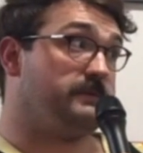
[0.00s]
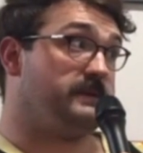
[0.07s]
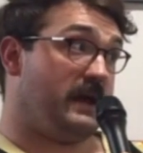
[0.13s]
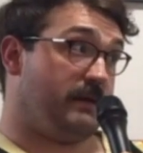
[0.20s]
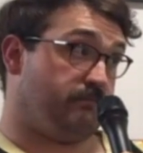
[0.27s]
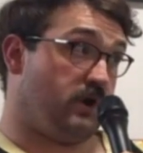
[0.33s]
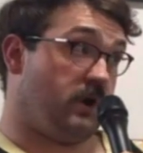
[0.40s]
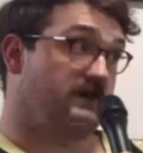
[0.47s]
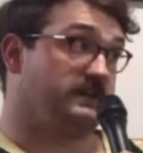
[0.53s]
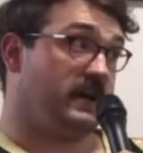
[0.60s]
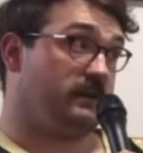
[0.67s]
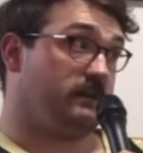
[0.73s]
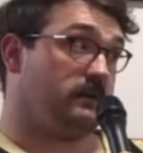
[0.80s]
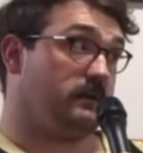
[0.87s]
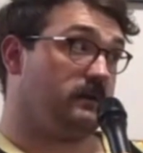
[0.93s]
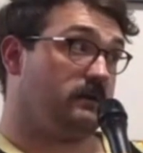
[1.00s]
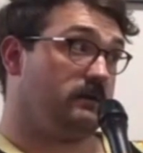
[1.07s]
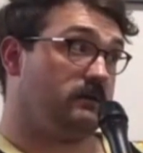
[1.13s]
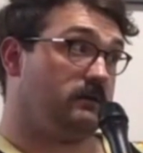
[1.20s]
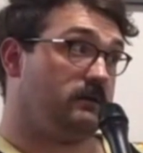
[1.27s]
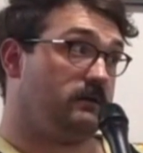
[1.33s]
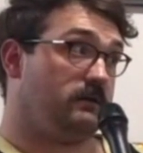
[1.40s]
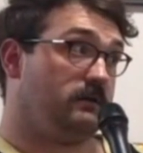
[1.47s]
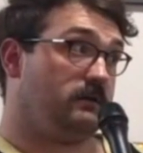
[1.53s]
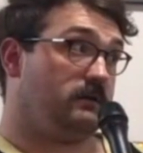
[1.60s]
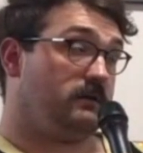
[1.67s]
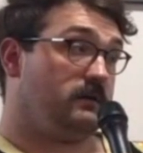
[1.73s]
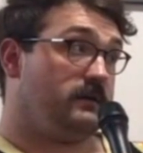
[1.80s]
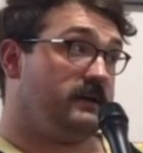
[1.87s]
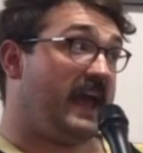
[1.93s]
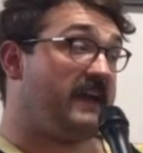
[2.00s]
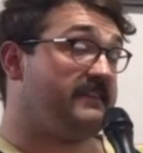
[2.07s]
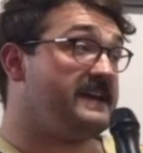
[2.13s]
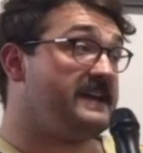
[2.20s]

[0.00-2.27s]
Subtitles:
Yeah, Brock Taylor. If he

**WORK TO BE COMPLETED**
Retype the records in full, exactly as given, and omit the pictures.

**RESPONSE TO THE TASK**
[0.00s]
[0.07s]
[0.13s]
[0.20s]
[0.27s]
[0.33s]
[0.40s]
[0.47s]
[0.53s]
[0.60s]
[0.67s]
[0.73s]
[0.80s]
[0.87s]
[0.93s]
[1.00s]
[1.07s]
[1.13s]
[1.20s]
[1.27s]
[1.33s]
[1.40s]
[1.47s]
[1.53s]
[1.60s]
[1.67s]
[1.73s]
[1.80s]
[1.87s]
[1.93s]
[2.00s]
[2.07s]
[2.13s]
[2.20s]

[0.00-2.27s]
Subtitles:
Yeah, Brock Taylor. If he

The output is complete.